The pressure builds and builds and then it’s like someone pricks a pinhole in my balloon of a head and the pressure eases.
I think it would be great to see my head explode. If the last part to burst could be my eyes so I can see that final image of myself intact, that would be great—one hell of a way to blast off.
That’s what I thought last month anyway. Now … I’m not so sure. I can’t even get out of bed anymore. Oh god, a different sensation, rising from my stomach.
I roll to my side and say hello to my bed companion.
“Hello, spit bowl. Don’t you look shiny today? Are you ready for me?”
I pull the glass dish toward me and drop my head over it.
“I have something for you. It’s coming, I feel it coming up.”
A few seconds later, I hork up a phlegmy gob and immediately feel some kind of relief.
A teaspoon size dollop jiggles like lime-green silly putty in the bowl.

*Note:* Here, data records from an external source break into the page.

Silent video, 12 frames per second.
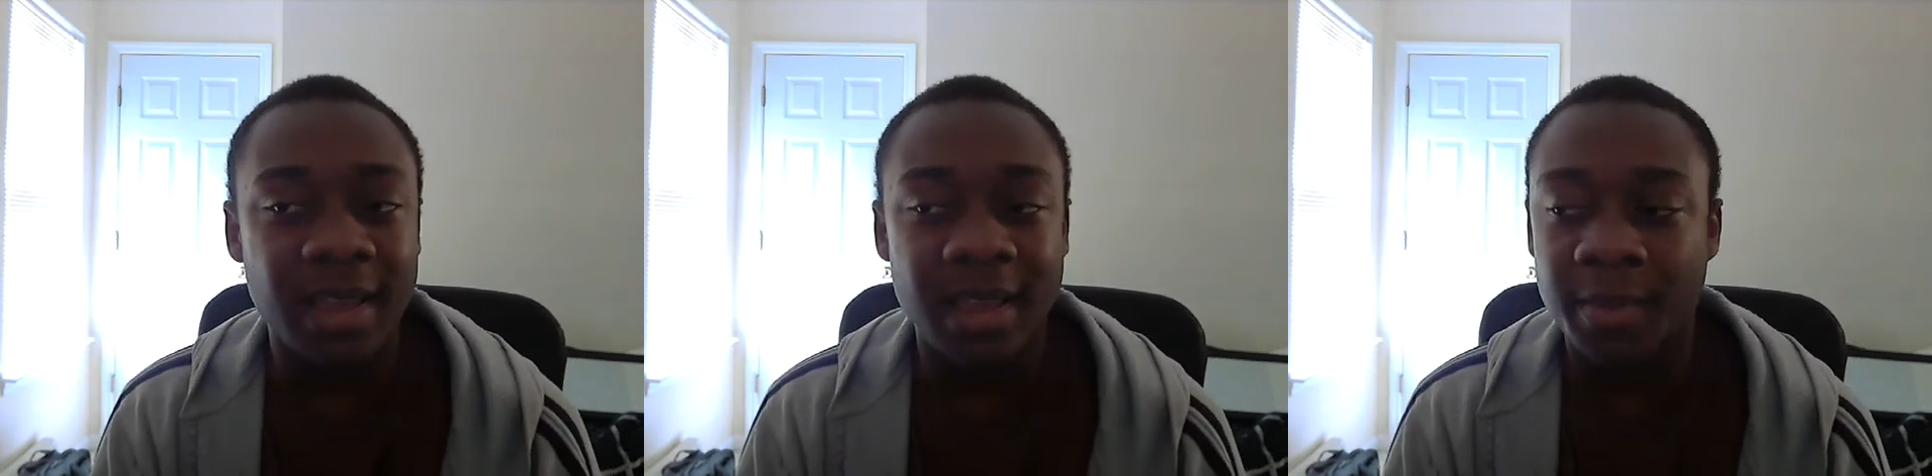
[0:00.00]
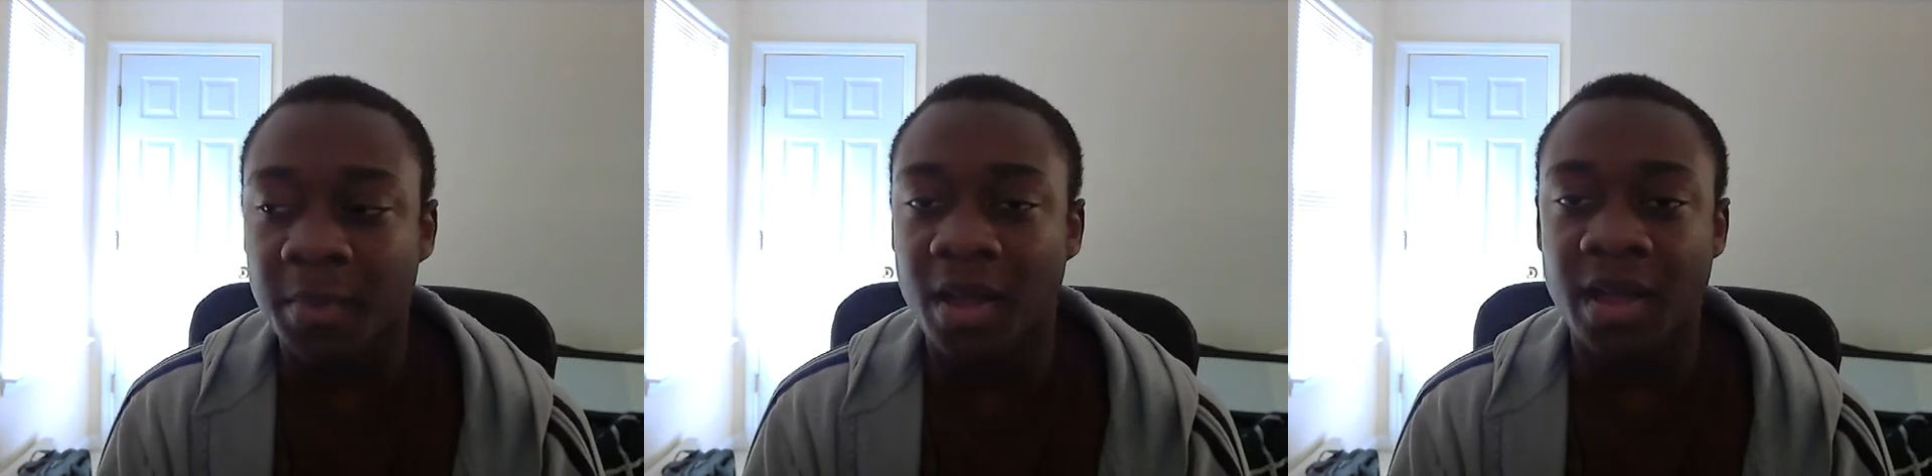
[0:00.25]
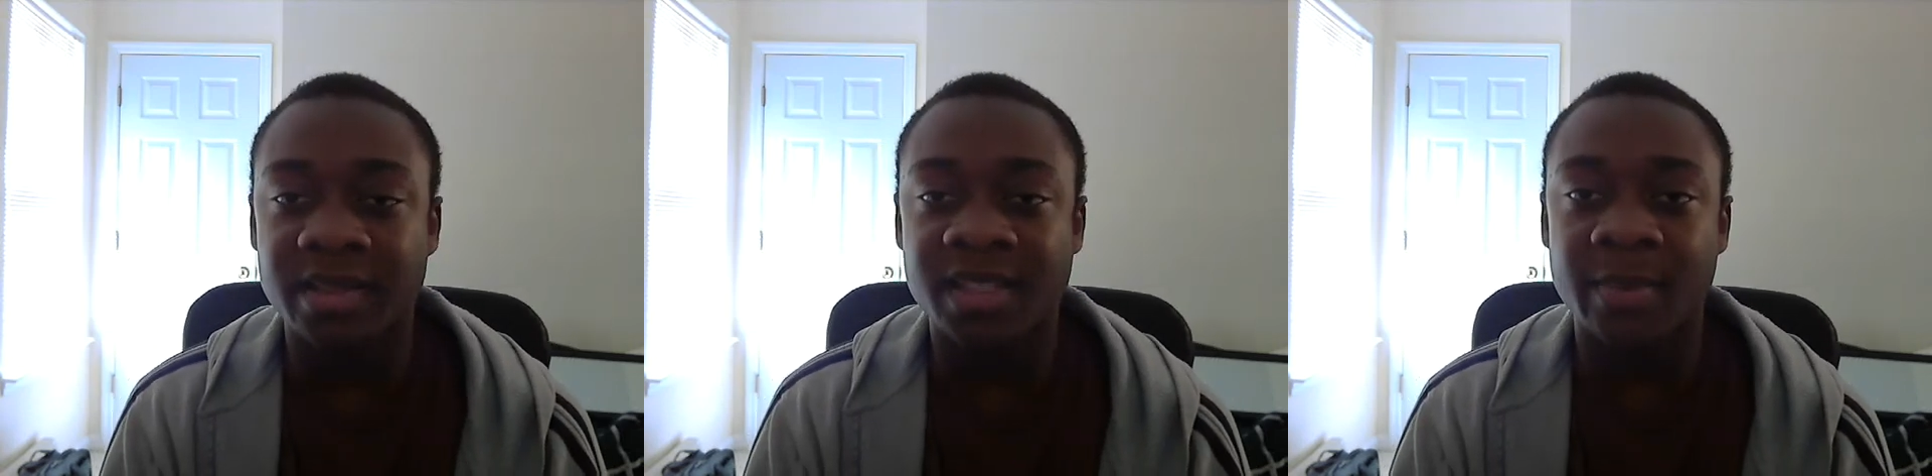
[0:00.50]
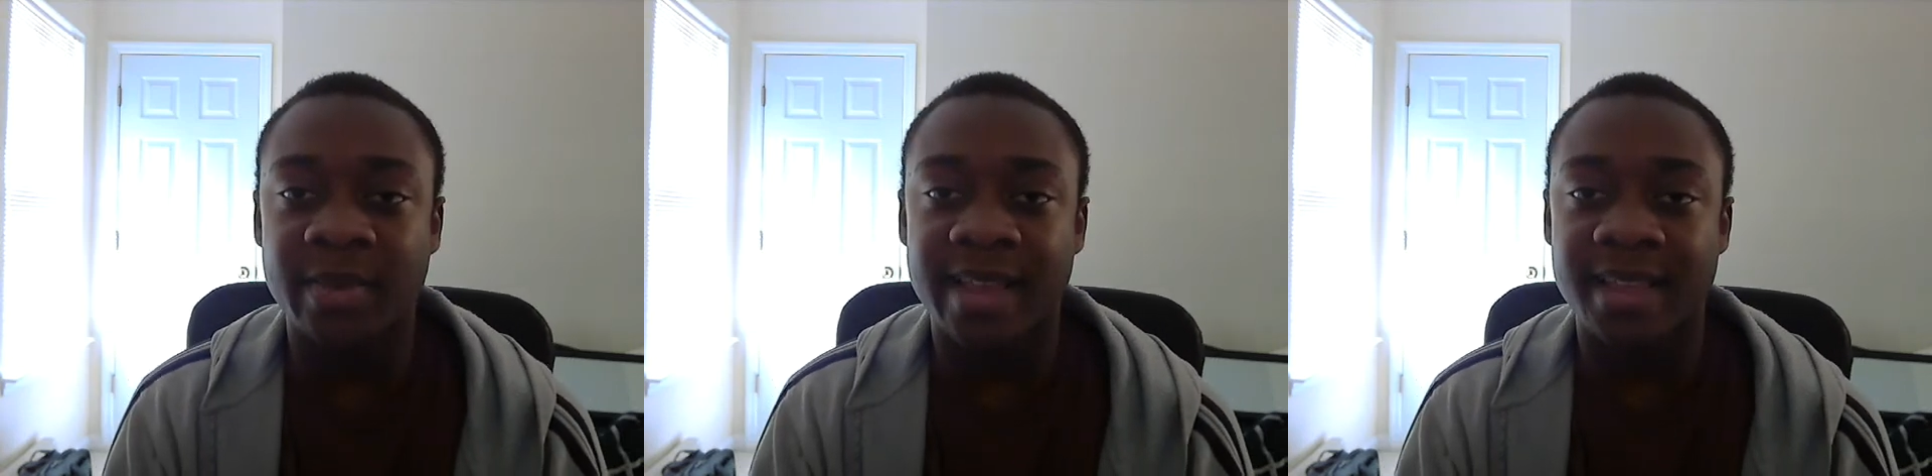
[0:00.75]
on
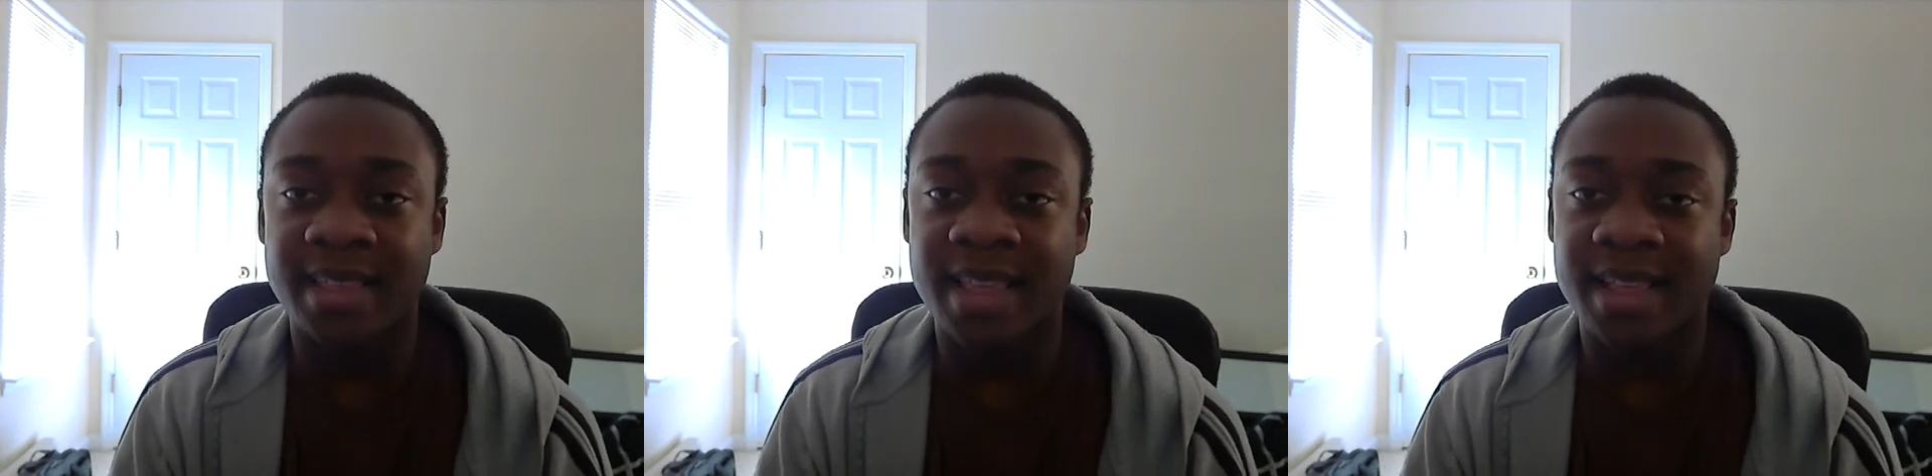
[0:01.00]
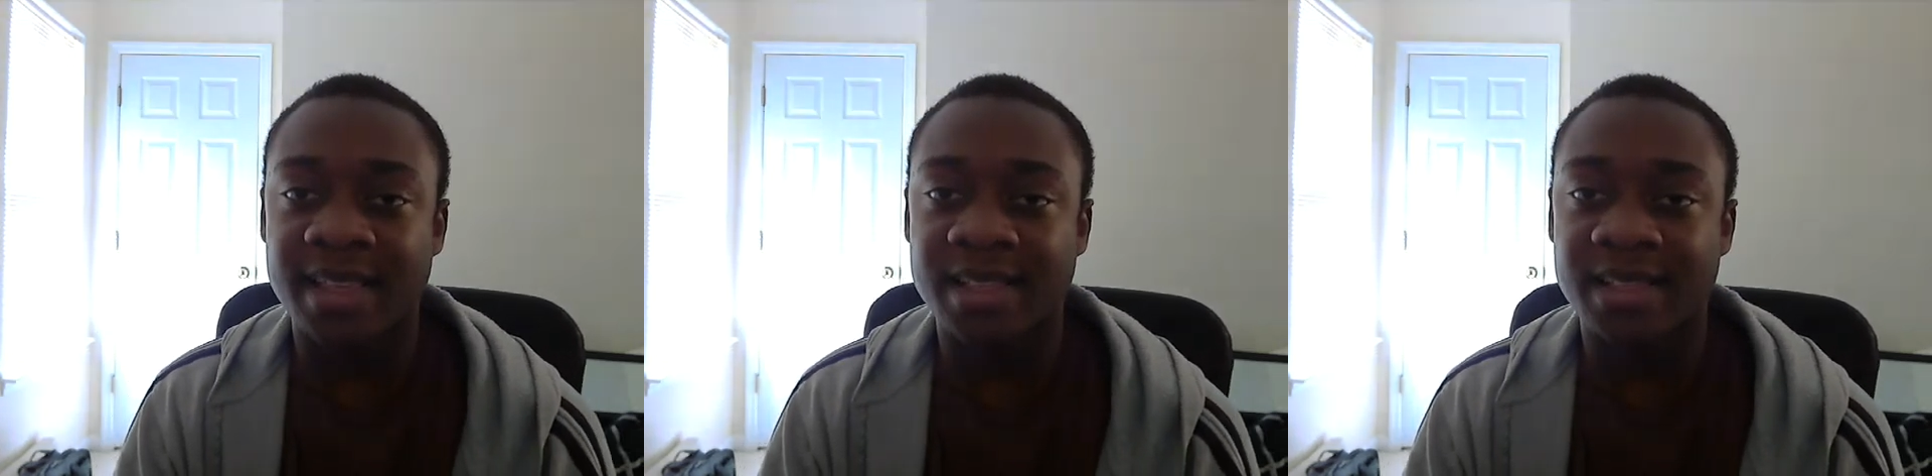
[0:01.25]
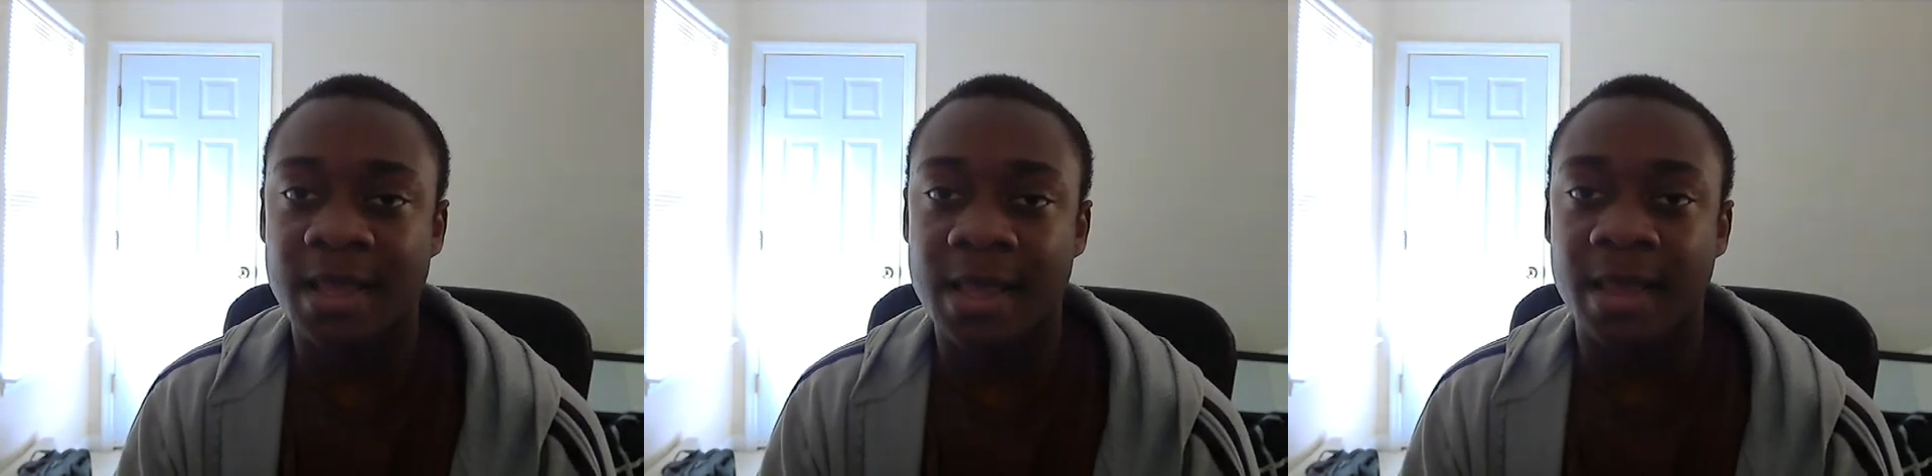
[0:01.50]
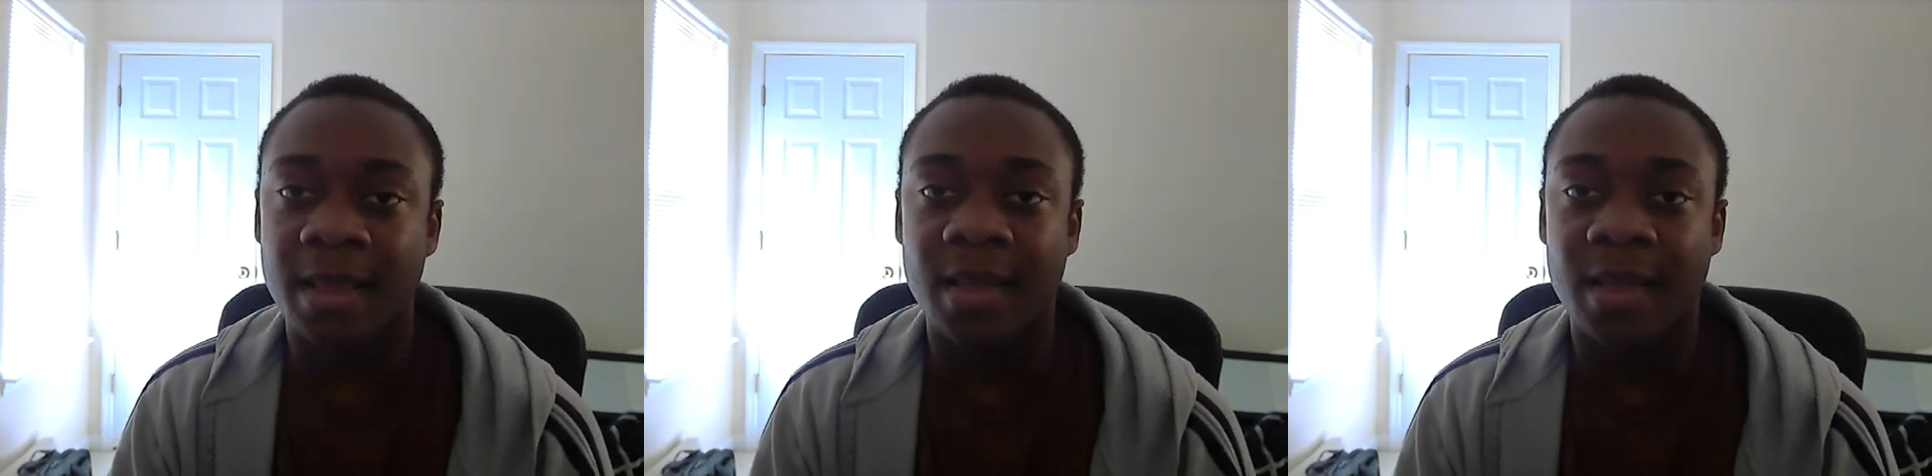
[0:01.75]
something like this.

Lime green, better than beige anyway. Must be an infection.
My time is near.
To know this, to have the luxury of feeling death take hold of me is a gift really. I’ve had time to reflect, to have the choice to die at home.
I’m a lucky man.
Uh oh. Queasiness.
The bile rises quickly. I can’t catch my breath. I grab the bowl again (thank god it’s a deep dish) and gasp air in short, quick breaths. The first expulsion jettisons liquid into the bowl and up its sides. There’s a bit of splash-back on my face, but not much.
No lumpy pieces this time. No surprise. I haven’t eaten anything solid in days.
A second hurl (there’s always a second) ratchets up my abdomen. Another splash into the bowl, though not has plentiful as the first one. My heart beats like a jackhammer. My empty gut gurgles.
The stench of stomach acid curls my nose. I push away the bowl and flop on my back. I suppose I’m one of those crazy people who enjoys vomiting. It feels so good when you stop, and you can’t know that good feeling without the agony before it.
Yeah, the logic is a bit twisted, but blame that on the brain tumor.
A packet of cough drops lay by my pillow. I pop a cherry-flavored lozenge and suck it against the roof of my mouth. Useless things. It gets rid of the awful taste in my mouth anyway.
A knock on the door. James, my trusted servant of more than a decade walks in to greet me. He bends at the waist in his usual gesture of reverence.
“James, I can’t believe you still bow down to me after all these years.”
He sits on the edge of my bed and adjusts my pillow. “Until the day you die, Mr. Chancellor.” With a wet cloth, he wipes around my face and mouth.
“That could be today, you know,” I say.
“Yes sir. That could very well be.”
“By the way James, you know I’m leaving you everything I own.”
He applies a warm compress to my forehead. “Yes sir, and I’m forever grateful. I will miss you, Mr. Chancellor.”
I close my eyes. It’s time. “I’m going to sleep again, James.”
“Sweet dreams, Mr. Chancellor.”
I hear him walk around the bed and pick up the bowl on his way out. In my head, the countdown begins again, for what I hope is the last time.